A new book titled *A Democratic Theory of Truth* by University of Chicago Professor Linda M. G. Zerilli addresses these issues from a different perspective. Zerilli argues that instead of focusing on achieving universal agreement on truth, there should be more active engagement with diverse citizen opinions. She is the Charles E. Merriam Distinguished Service Professor of Political Science and faculty at the Center for the Study of Gender and Sexuality.
“The vast post-truth debate doesn't address what I see as being the real problem, which is the loss of public spaces in which diverse citizen opinions can be debated,” Zerilli said.
Zerilli warns against both truth denialism and an objective truth that dismisses citizen opinion as worthless. She states that this approach does not effectively counteract those who promote “alternative facts.”
Zerilli draws on Hannah Arendt’s work to discuss a modern type of lie that seeks to recreate reality rather than merely mislead or falsify it. According to Arendt's concept of “lying the truth,” there is now a widespread refusal to believe in any established truth, leading to disengagement from public life and eroding trust in democratic politics.
The book also critiques fact-checking practices that emerged alongside alternative facts, questioning their political significance and effectiveness in influencing civic engagement.
“I started to get worried about the ineffective nature of fact-checking,” she said. “What makes fact-checking politically significant? How do we put what we now know into practice in our ordinary ways of being citizens: in how we speak to other people, how it affects the way we vote, how it affects community engagement, and so on.”

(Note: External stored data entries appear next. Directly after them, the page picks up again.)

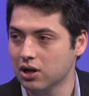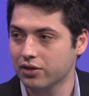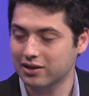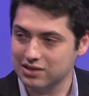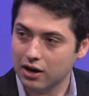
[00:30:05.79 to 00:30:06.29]

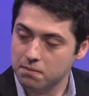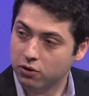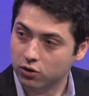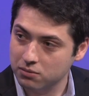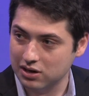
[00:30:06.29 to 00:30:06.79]
That's not a
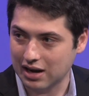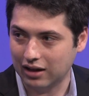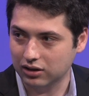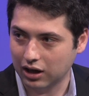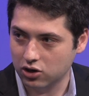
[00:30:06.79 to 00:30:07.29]
permanent
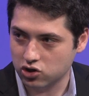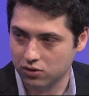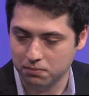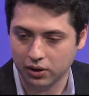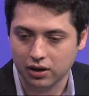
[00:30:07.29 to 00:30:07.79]

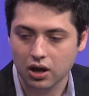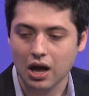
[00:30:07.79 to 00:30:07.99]
allocation, but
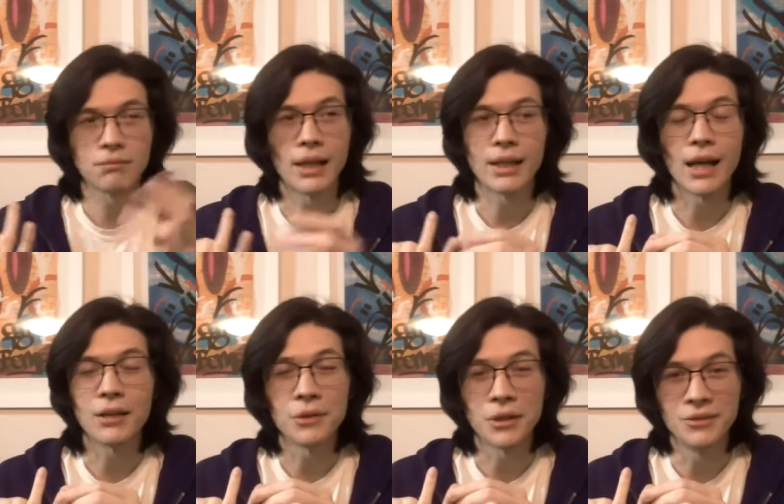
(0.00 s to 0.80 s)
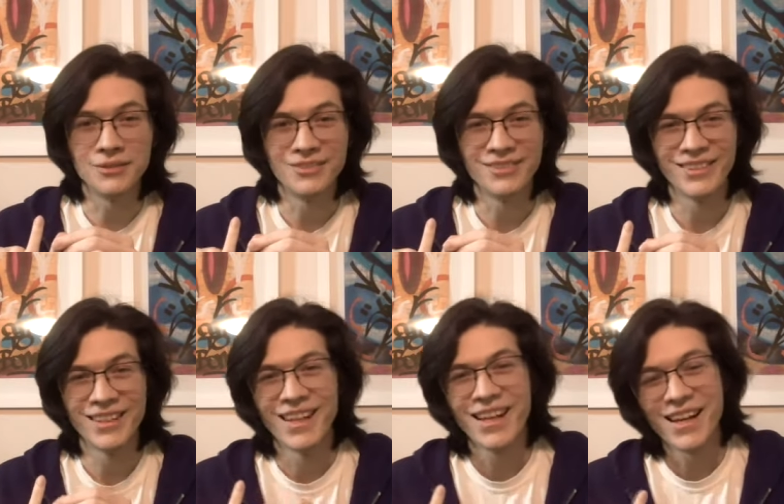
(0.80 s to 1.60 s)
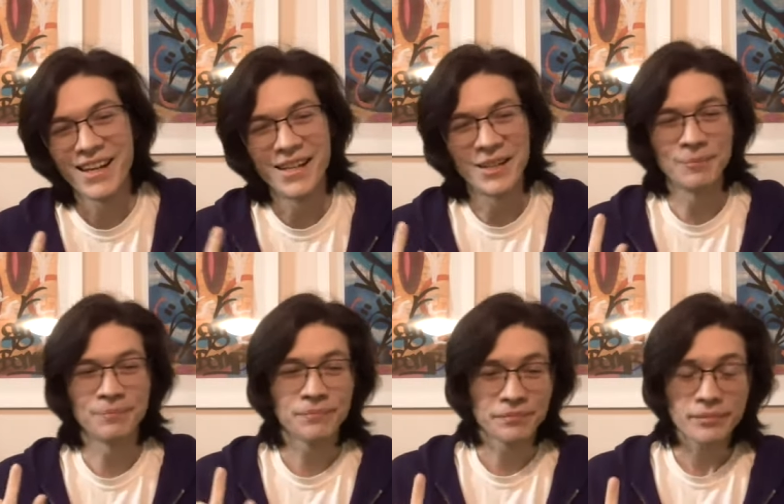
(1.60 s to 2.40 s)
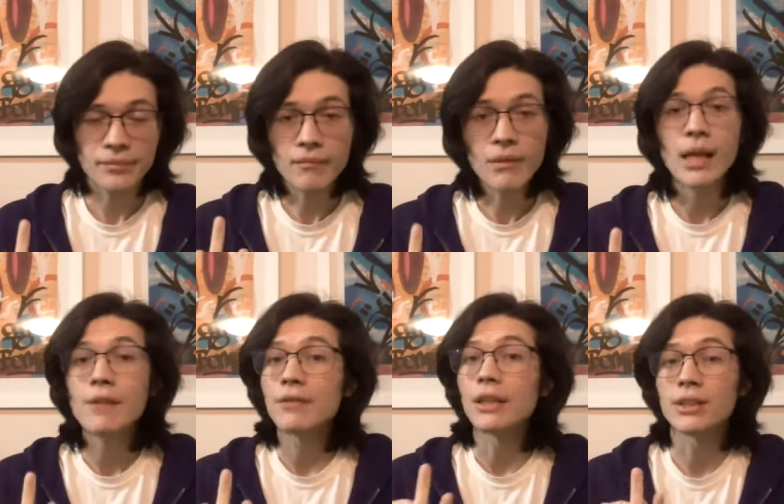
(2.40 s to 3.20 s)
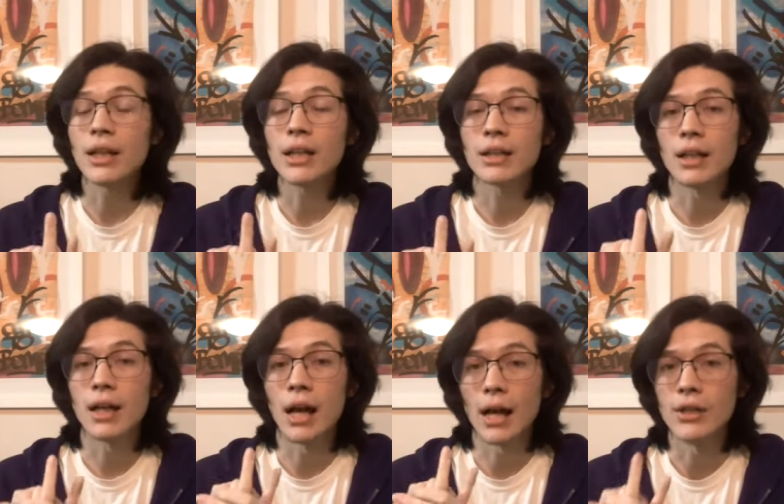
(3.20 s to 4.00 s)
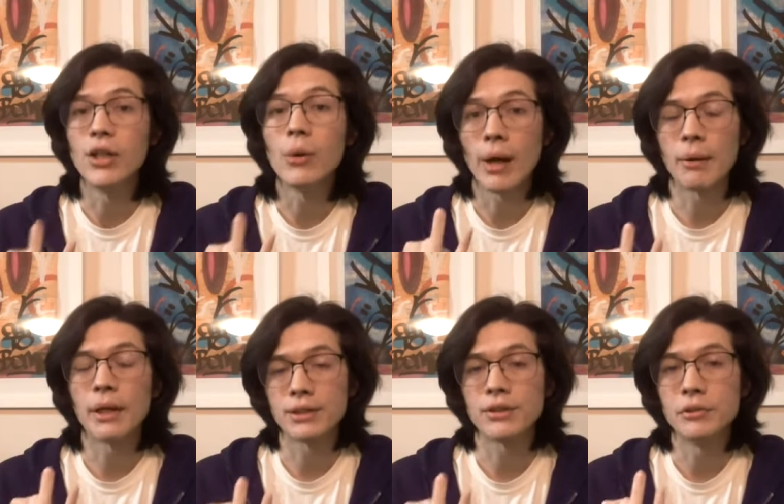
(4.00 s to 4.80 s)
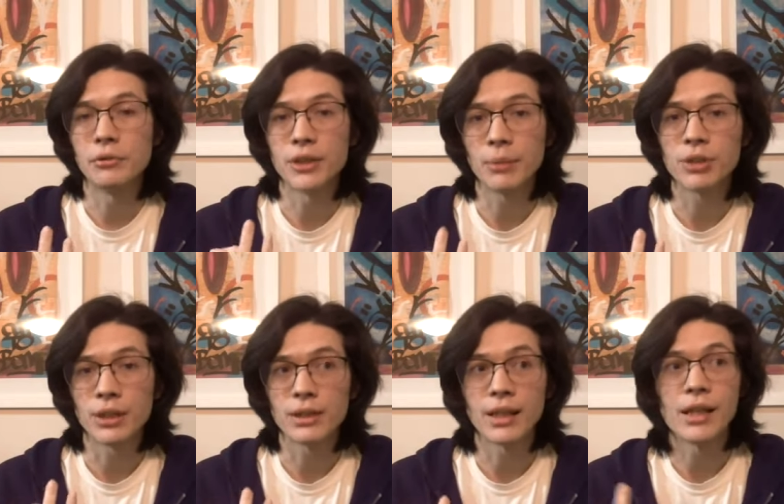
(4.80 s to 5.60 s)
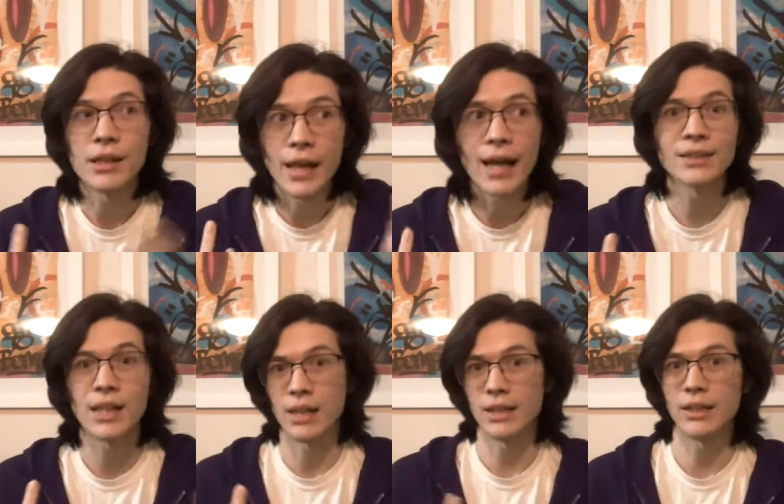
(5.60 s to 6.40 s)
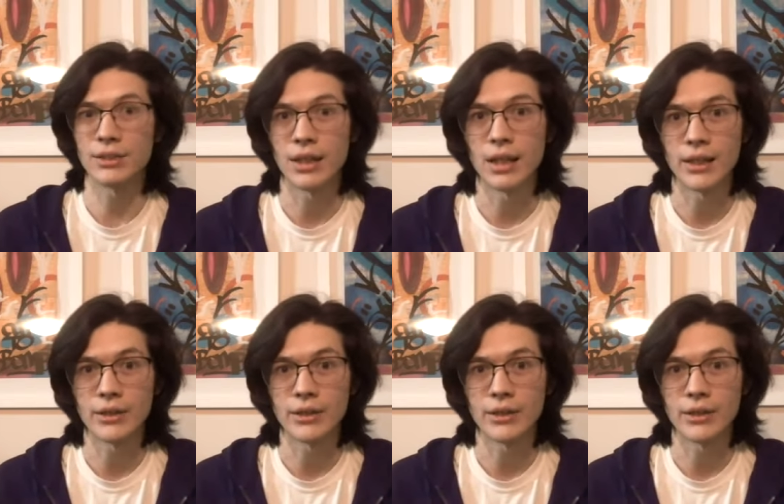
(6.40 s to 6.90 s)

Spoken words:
I don't know. And if they say, I know how I got to the new subject, that's NESI.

Zerilli also explores democratic persuasion challenges—convincing those with differing viewpoints—and discusses Robert Fogelin's concept of deep disagreements where shared premises are absent.
She highlights concerns over doubling down on objective truth notions in post-truth debates: “One thing that really concerns me in the post-truth debate—in what seems to be the consensus, that we have to double down and insist on a notion of objective truth—is the assumption that we must recover a supposedly lost and once shared worldview,” she said. “I find that very dangerous. A democracy without a plurality of citizen beliefs and opinions is not a democracy. It's ripe for an authoritarian government where there's only one form of truth: the truth of the leader.”